I'm a big time condiment fan. Even as a kid when I was officially named The World's Pickiest Eater I still loved ketchup, mustard, and most of all, mayo. These days I may go back and forth on my second fave, but my number one is, was and will always be mayo. (Even I have my limits and will not attempt the world record of four 32-ounce bowls in eight minutes according to the IFOCE.)

This love of condiments was easy when I was a kid. You had your basic big three -- mayo, ketchup and mustard -- to choose from with little variation. Okay, so you had yellow mustard (preferred on pretzels and hot dogs) and spicy brown mustard (the mustard of choice for sandwiches), but that seemed to be it for a long, long time.
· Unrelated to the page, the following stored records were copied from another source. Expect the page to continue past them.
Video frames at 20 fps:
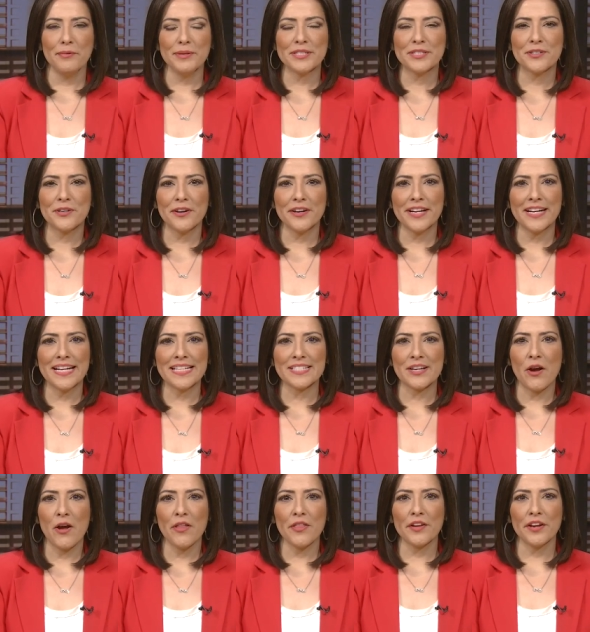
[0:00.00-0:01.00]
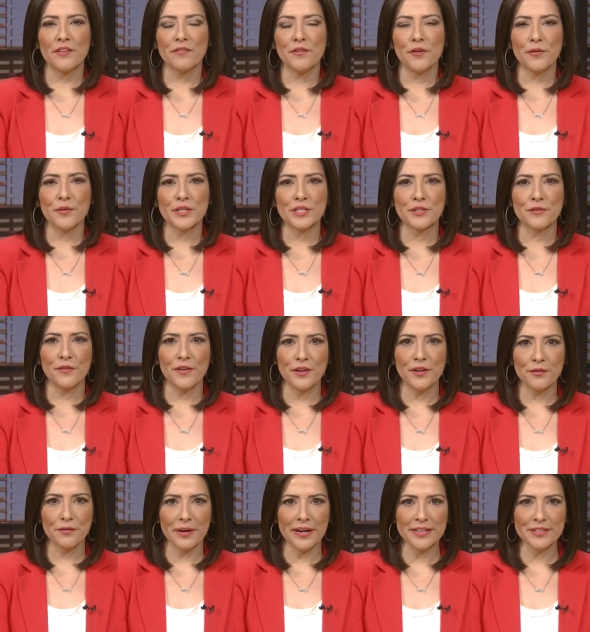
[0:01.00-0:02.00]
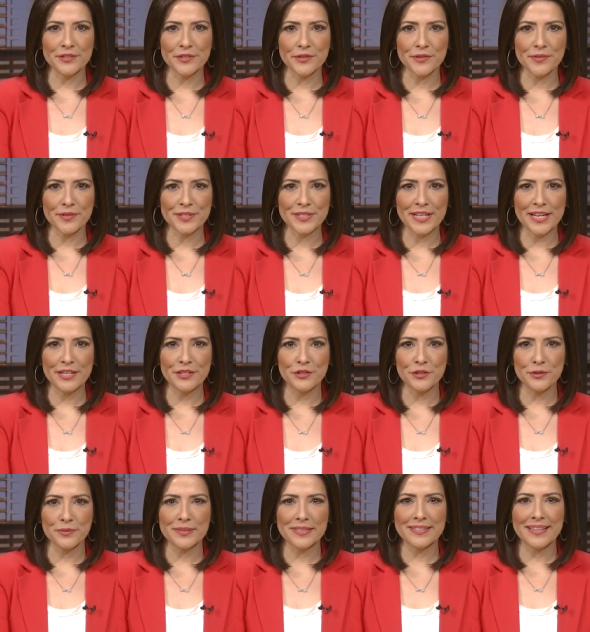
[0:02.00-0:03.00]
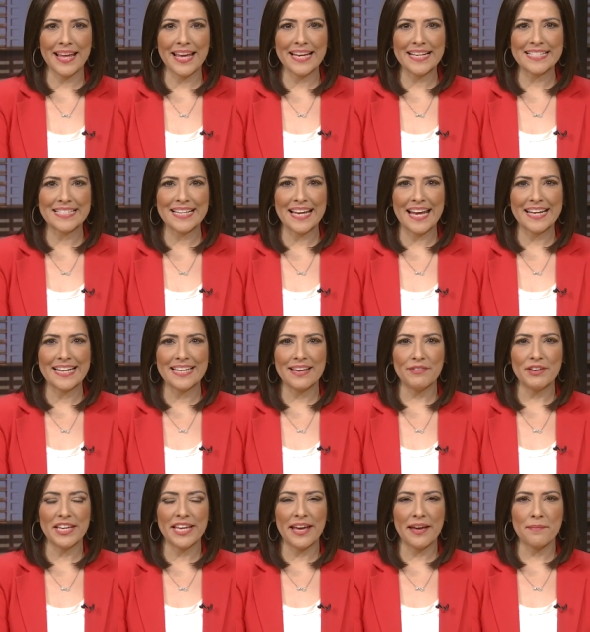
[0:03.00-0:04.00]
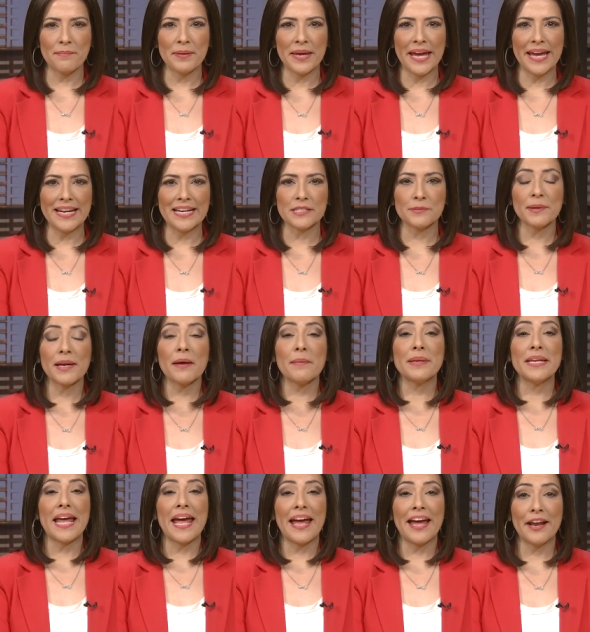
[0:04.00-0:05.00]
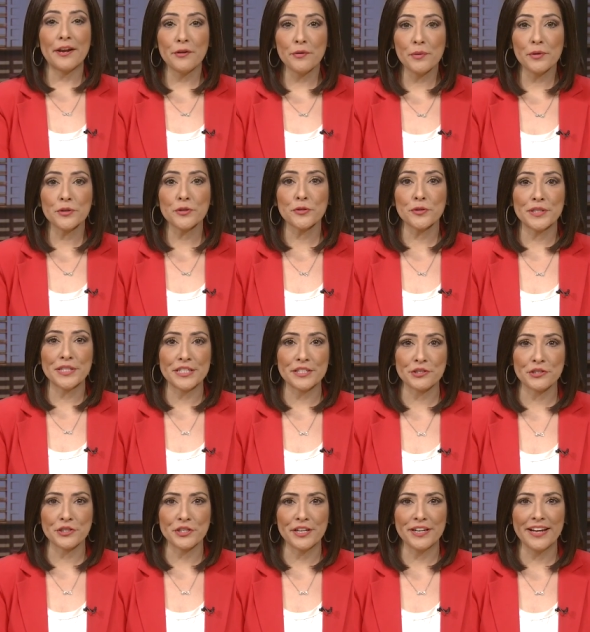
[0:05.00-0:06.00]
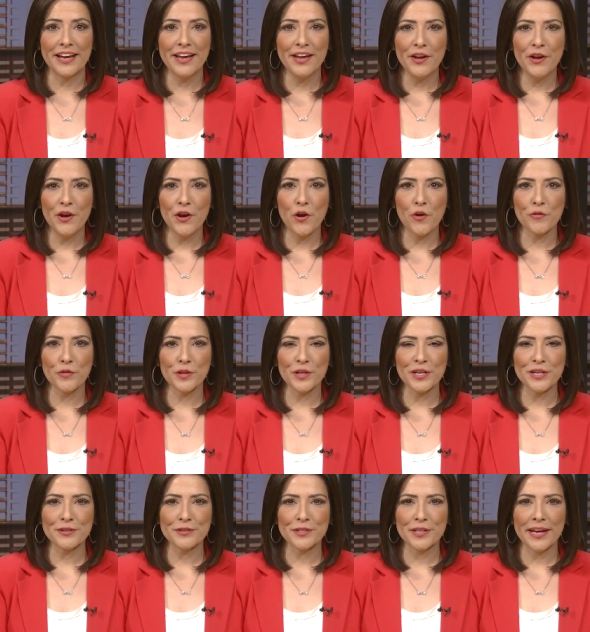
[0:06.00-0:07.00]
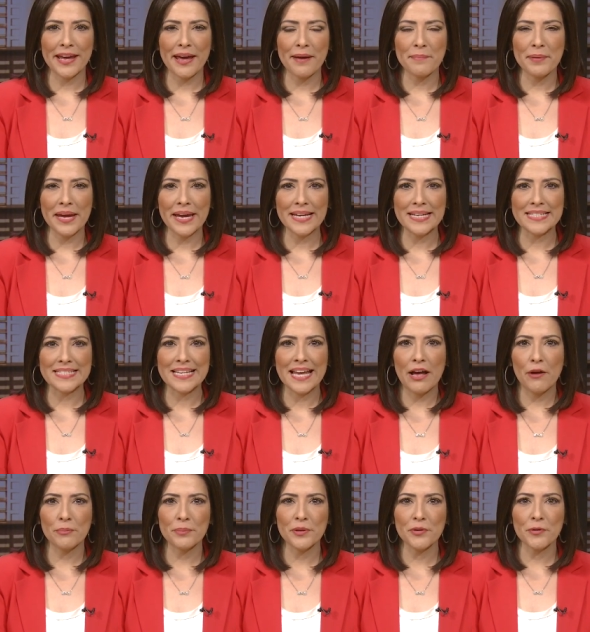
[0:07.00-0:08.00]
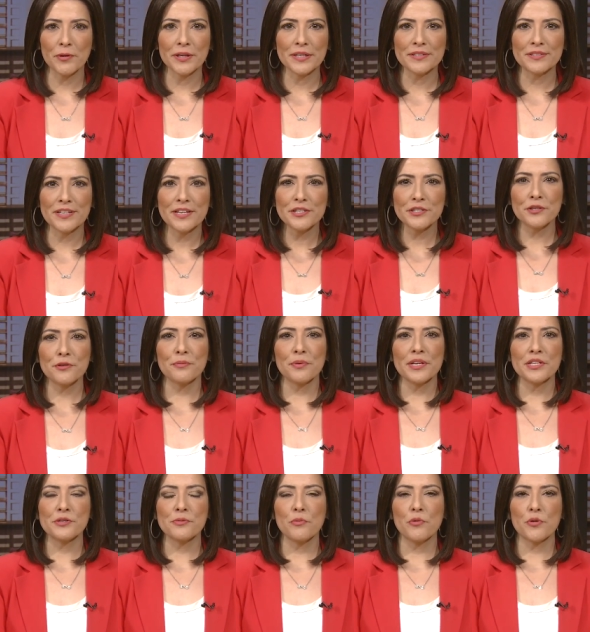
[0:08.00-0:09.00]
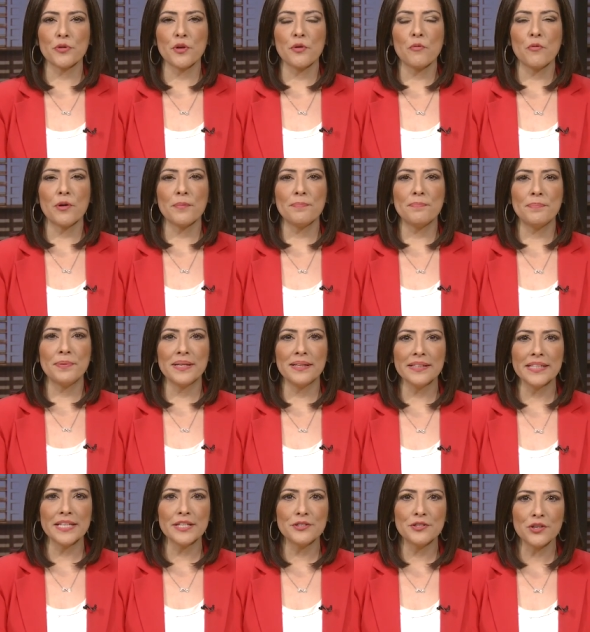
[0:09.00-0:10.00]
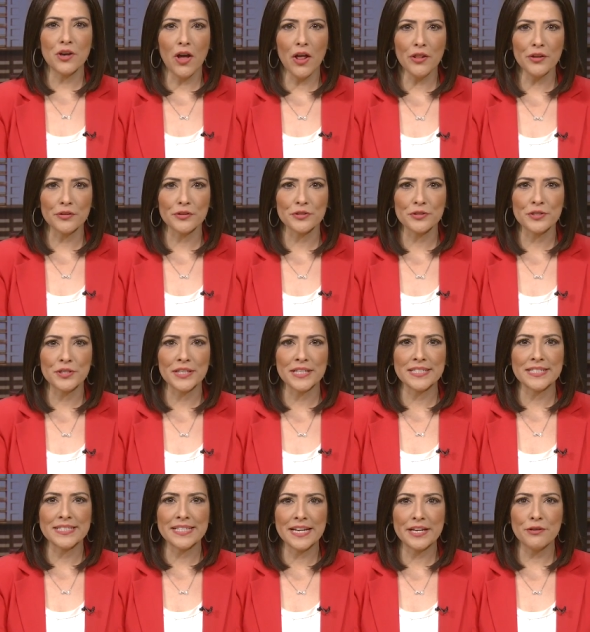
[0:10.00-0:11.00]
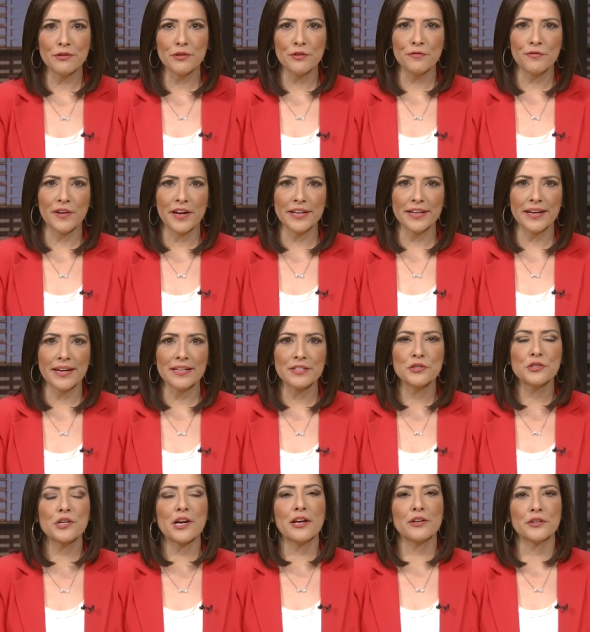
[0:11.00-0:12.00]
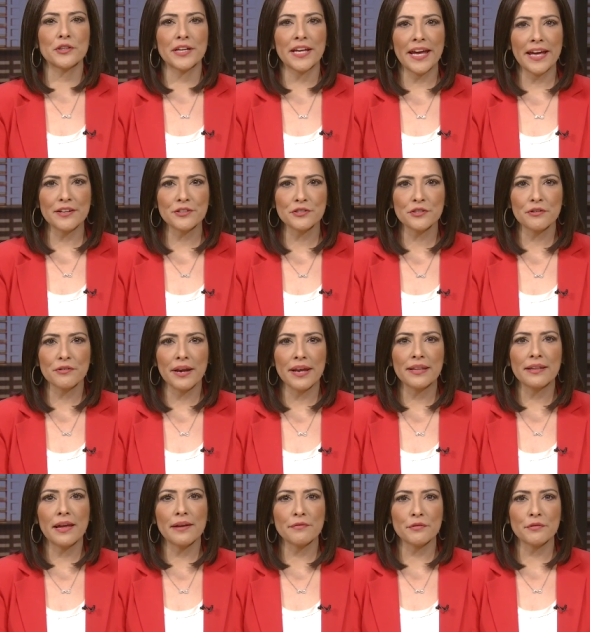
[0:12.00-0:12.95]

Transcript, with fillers: What started as a holiday focused fundraiser, the St. Jude's Thanks and Giving campaign has become an annual tradition. Over the years, the campaign has helped the organization raise more than $1 billion to continue the fight against childhood cancer and life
Then things started opening up. All of a sudden there was dijon mustard and honey mustard. Even ketchup companies started adding spices and flavors to their mixes. Roy Rogers ruined me for all future hamburgers by opening my world up to the existence of horseradish AND bbq sauces.

Yet through it all, good old mayo stood by me. Never wavering. Standing its ground... well, standing its ground as long as it was refrigerated.

In recent years I've switched to a Lite Mayo just to help keep the extra pounds from getting too prominent. But now, there's a new love in my (culinary) life.

Needing a wasabi mayo for a tuna steak recipe -- and too lazy to track down a good recipe -- I scanned the shelves at Wegman's and found Spectrum Organics Wasabi Mayonnaise.

In the past I've always been disappointed in flavored sandwich spreads since most companies seem to undercut flavor in an attempt to achieve broader appeal. Me, I like bold flavors. Despite a name that sounds like it's straight out of one of those orientation films they keep finding on LOST, I decided to give good ol' Spectrum Organics a try.

The verdict? I'm in love. A bold, creamy, full-flavored spread, this Wasabi Mayonnaise delivers the goods without going too far one way or the other. Awesome atop a grilled tuna steak, it's equally as good -- maybe even better -- mixed with a can of albacore tuna and served on toasted bread.

My mouth is literally watering thinking about this afternoon's lunch!